I'm sorry, but you're still giving terrible advice, and here's why


"I panicked" or "I was in blind fear" trashes a claim of self defense
So does "I picked up the knife and stabbed him several times. It was an accident." The police are not stupid. Not Nobel Prize winners, but definitely not stupid. They know their business, and they're persistent when they think they're being messed with.
You're telling people to lie to the investigating officers. That's not just stupid, it's a serious crime. When they figure it out you are screwed.
"Make it look like" only works if you know how to "make it look like". Watching CSI doesn't cut it. Alter a crime scene? That's a felony or two plus the murder charges you are sure of earning.
Witnesses are notoriously unreliable. But alter the crime scene or try amateur theatrics to impress them and it will come back to haunt you big time.


----------



## Darth F.Takeda (Jun 21, 2007)

Fang said:


> I never perpetuated 'vaguely flailing away bro.' While I agree that it may be a different 'seed' of advice than you might normally hear and it could even be construed as me being careless or wreckless for putting ideas like that in peoples head I must disagree with your premise of why its not good advice... You also must consider what potential witnesses will see when you scratch your target. 'If you draw your blade, slit the guys throat and pithe him like a laboratory frog.' You 'will' catch a case and the reprimand will have less to do with what the respondants come up with (they're poorly trained in your own opinion anyhow) and will have more to do with what the prosecution forms the battery of their case around, which will be the fact that you completely butchered the assailant (the jist of your own words) into neatly compiled cutlets of meat. My advice may be poor from a couple of perspectives, I never intended to comprise advice of not reacting effectively, I simply don't think that Pitheing him like a laboratory frog is advice that will win you favors in front of a 'jury'... This community deserves the truth, your advice was generally no better than mine... However, it wasn't my intent to trump anyone in particular, least of all someone who knows a bit about knife fighting... Hell I've only ever been stabbbed about four times and I've done nothing really significant offensively with a blade. I don't know where you stand but like I said its not my intent to trump you. It is my intent to provide a workable alternative solution, one that may save the next guy in this community from doing some prison time...Some blade guru's perpetuate the idea that smaller less grossly exagerated movements are better because they conceal from the perspective of the guy watching just what you've done, then you walk away before respondants arive... I don't condone that. What I'm saying is that if you have to scratch someone and stick around to defend your actions for one reason or another then you should make it into something that 'appears' to be less articulate than it actually is, that is my premise completely. The fact is that in 'your' hands a blade is a supreme weapon and I believe it is, so much so that 'you' can and are able of accomplishing the plan I've laid out without going overboard into the realm of the 'Wizard of Gore,' which by the way is a song you might enjoy by a band called Rigor Mortis, search on you tube if you like, enjoy...


 

 I remeber Rigor Mortis, they were great!  Saw  them live in 89.


----------



## Em MacIntosh (Jun 21, 2007)

Darth, clear some msgs.

The most protective thing the police do is make an appearance.  That's why I hate photo radar.  You put a policeman in uniform with a cruiser out there and everyone slows down, otherwise it's a lucrative money game.  The ambush effect of the photo radar doesn't include demerits either.  It just takes food out of the kids mouth.  The guy shouldn't be speeding, but having an officer in uniform will actually stop him, give him demerits, slow down everybody who sees him.  Instead they make money to buy cameras to make money with.  It's a business, keep speeding.  They enjoy doing business with you.


----------



## Darth F.Takeda (Jun 21, 2007)

I am not anti Cop, I train under a former one and train and train with a few. It's a tough job, made tougher for them by the brass and the politicians.

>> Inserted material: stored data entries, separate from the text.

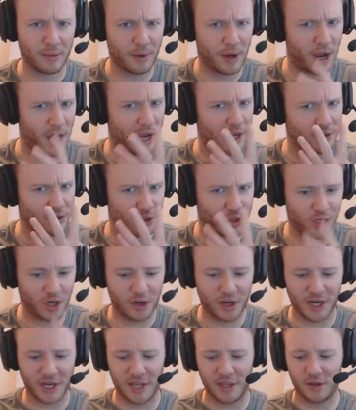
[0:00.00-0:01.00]
and my eyes are
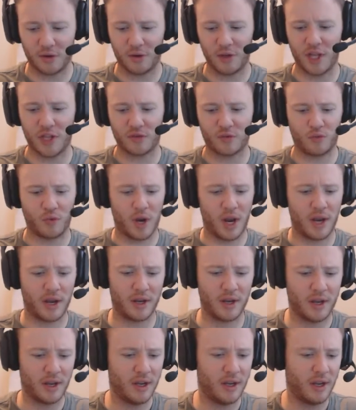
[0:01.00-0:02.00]
starting to get a little less red.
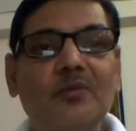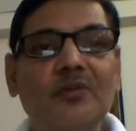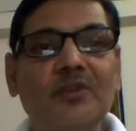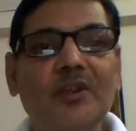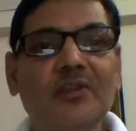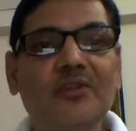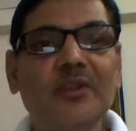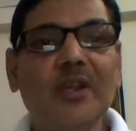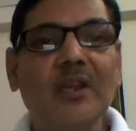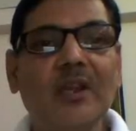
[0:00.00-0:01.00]
genes,
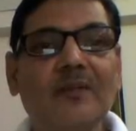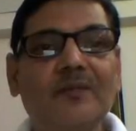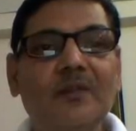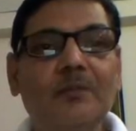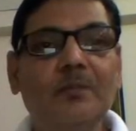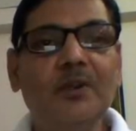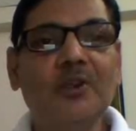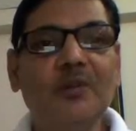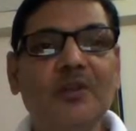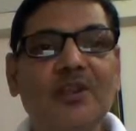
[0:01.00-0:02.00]
if
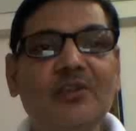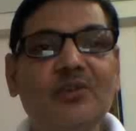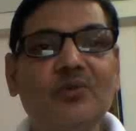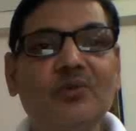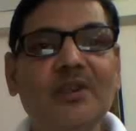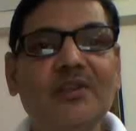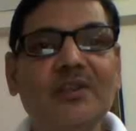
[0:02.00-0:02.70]
between these two genes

  I  dont like the hypocracy  of much of the system, just like the traffic cams (Here they are easy to challenge " It was not me, How do I know some kid did not take my car for a joyride?  Can you clearly I.D. the  driver?, This worked well for me last year.  Case dismissed.

 When I was much younger and hung out with a crowd into Metal and Punk, I used to jump all over those who expoussed "Anarchy" and "We dont need the Pigs."

 I always said " If there ever was anarchy, you would be first among the dead #1 and #2, there will be another system of Govt. soon after and guess what, every society has had it's versions  of cops, be it a force, an army or those in the village who assume the job."


----------



## Em MacIntosh (Jun 21, 2007)

Fair enough.  In a village, the villagers look out for each other.  I guess that's primitive, original policing.  Sentries too.


----------



## Fang (Jun 21, 2007)

tellner said:


> I'm sorry, but you're still giving terrible advice, and here's why
> 
> "I panicked" or "I was in blind fear" trashes a claim of self defense
> No it doesn't, fear is exactly the motivator that you'd want a jury to latch onto.
> ...


----------



## jks9199 (Jun 21, 2007)

tellner said:


> MA-Caver, "Suppose" is not the same thing as "Did". He _*did*_ act correctly. And honestly, you're holding him to an infinitely higher standard than you would hold anyone who carries tin. A cop can kill you if he thinks you're making a "furtive movement" let alone holding a gun to someone's head. By that standard the manager was well within his rights to cut the robber's head clean off.


 
And an officer would have been required to justify his actions, and is held responsible for them.  Officers are both civilly and criminally liable for their use of force in the United States.  In fact, it's not uncommon for an officer to be sued even when both internal reviews and prosecutorial assessments find no wrongdoing.  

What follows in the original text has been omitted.